Satellites for faster and more accurate disaster relief payouts

Zack Dinh
2 min readJan 26, 2022

How disaster relief agencies and insurance providers can leverage satellite intelligence to deploy payouts to aquaculture farmers more quickly and accurately.

Aquaculture farms are commonly located in low-lying coastal areas, and are vulnerable to damage by floods. Climate change is increasing the frequency and severity of catastrophic flood events, and so it is vital to rapidly and accurately determine crop loss so that farmers can receive relief aid.

Satellite observations can quickly determine the stage of production for active ponds at the time of flooding. This enables disaster relief agencies and insurance providers to deploy payouts more quickly and accurately (more accurate payouts means more farmers can receive aid).

A farm inundated by Cyclone Yaas in May 2021. Odisha State, India.

In this shrimp farm example, 9 ponds were inactive and 15 ponds were active when Cyclone Yaas flooded the farm. Based on historic observations we determine that the active ponds were in late stage of production (~103 days of culture).

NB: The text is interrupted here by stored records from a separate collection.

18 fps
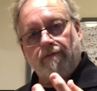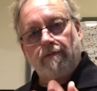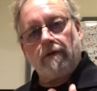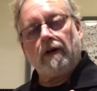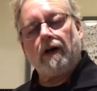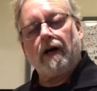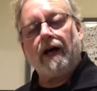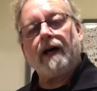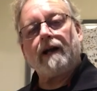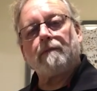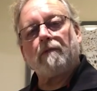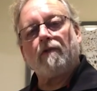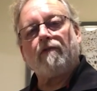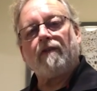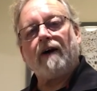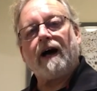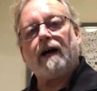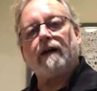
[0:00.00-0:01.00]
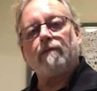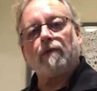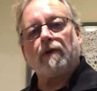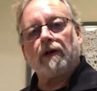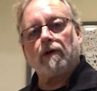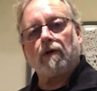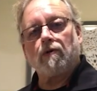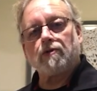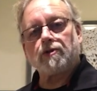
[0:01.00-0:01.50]
uh, animal fat, when
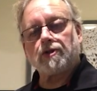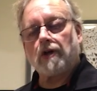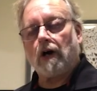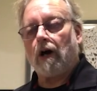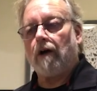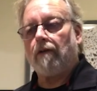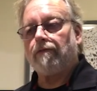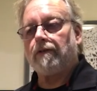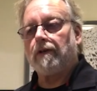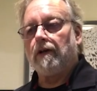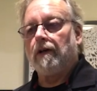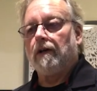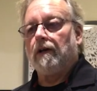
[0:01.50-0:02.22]
it goes soft,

Satellite observations reveal 9 ponds were inactive (red) and 15 ponds became active (blue) in February 2021.

Without satellite intelligence, the stage of production would have to be guessed, and the number of active ponds would not be known. The difference: a 30% more accurate crop loss estimate (13 vs. 9 hectares of ponds inundated, and 64 vs. 46 mt of lost crop).

About Sea Warden
Our mission is to advance the sustainability of farmed seafood by addressing critical data gaps within the aquaculture industry by leveraging satellites, AI, and cloud computing to map and monitor global aquaculture activity. Find out more at seawarden.io

Acknowledgements
We thank Odisha WorldFish Project for their support.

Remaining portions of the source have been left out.